#### What is being asked:
Restate each line of the listing exactly, without carrying over any pictures.

##### Data to process #####

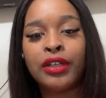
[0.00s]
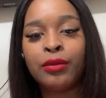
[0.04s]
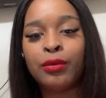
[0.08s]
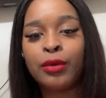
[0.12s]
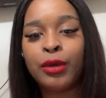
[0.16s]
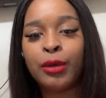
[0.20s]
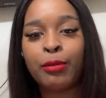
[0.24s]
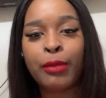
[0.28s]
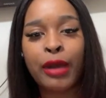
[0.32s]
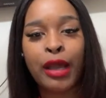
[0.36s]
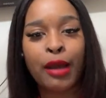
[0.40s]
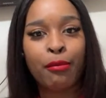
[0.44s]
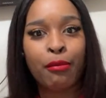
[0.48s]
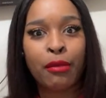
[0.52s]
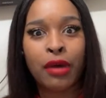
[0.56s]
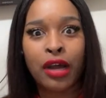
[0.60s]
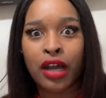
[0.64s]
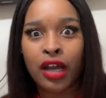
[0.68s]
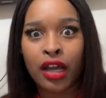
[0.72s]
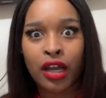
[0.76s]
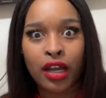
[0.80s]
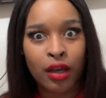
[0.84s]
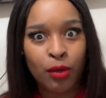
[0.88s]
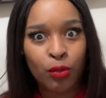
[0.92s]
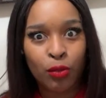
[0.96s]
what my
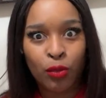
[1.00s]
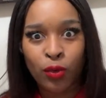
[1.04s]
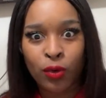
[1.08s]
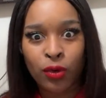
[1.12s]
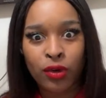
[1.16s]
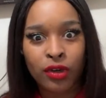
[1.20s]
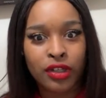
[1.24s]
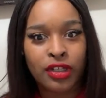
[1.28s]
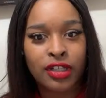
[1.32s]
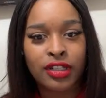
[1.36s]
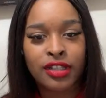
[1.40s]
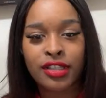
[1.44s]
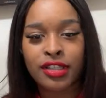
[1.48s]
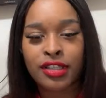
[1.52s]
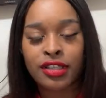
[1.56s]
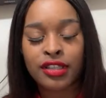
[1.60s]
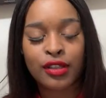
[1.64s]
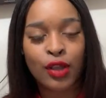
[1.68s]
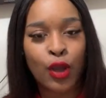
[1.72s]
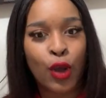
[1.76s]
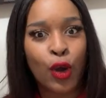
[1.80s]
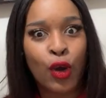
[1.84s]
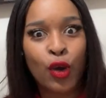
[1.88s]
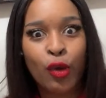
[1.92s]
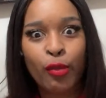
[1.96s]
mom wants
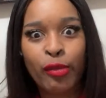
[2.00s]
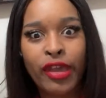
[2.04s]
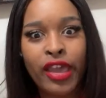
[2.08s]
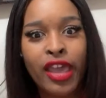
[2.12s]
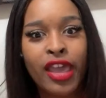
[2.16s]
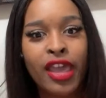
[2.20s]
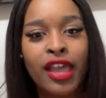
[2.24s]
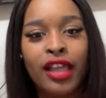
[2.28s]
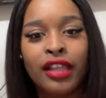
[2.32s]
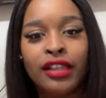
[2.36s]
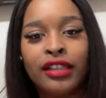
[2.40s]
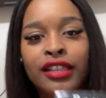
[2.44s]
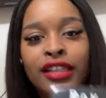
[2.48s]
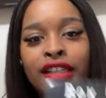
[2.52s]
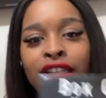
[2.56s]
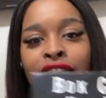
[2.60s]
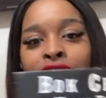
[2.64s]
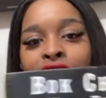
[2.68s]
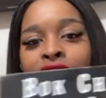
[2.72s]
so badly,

#####

#### Completed task:
[0.00s]
[0.04s]
[0.08s]
[0.12s]
[0.16s]
[0.20s]
[0.24s]
[0.28s]
[0.32s]
[0.36s]
[0.40s]
[0.44s]
[0.48s]
[0.52s]
[0.56s]
[0.60s]
[0.64s]
[0.68s]
[0.72s]
[0.76s]
[0.80s]
[0.84s]
[0.88s]
[0.92s]
[0.96s]
what my
[1.00s]
[1.04s]
[1.08s]
[1.12s]
[1.16s]
[1.20s]
[1.24s]
[1.28s]
[1.32s]
[1.36s]
[1.40s]
[1.44s]
[1.48s]
[1.52s]
[1.56s]
[1.60s]
[1.64s]
[1.68s]
[1.72s]
[1.76s]
[1.80s]
[1.84s]
[1.88s]
[1.92s]
[1.96s]
mom wants
[2.00s]
[2.04s]
[2.08s]
[2.12s]
[2.16s]
[2.20s]
[2.24s]
[2.28s]
[2.32s]
[2.36s]
[2.40s]
[2.44s]
[2.48s]
[2.52s]
[2.56s]
[2.60s]
[2.64s]
[2.68s]
[2.72s]
so badly,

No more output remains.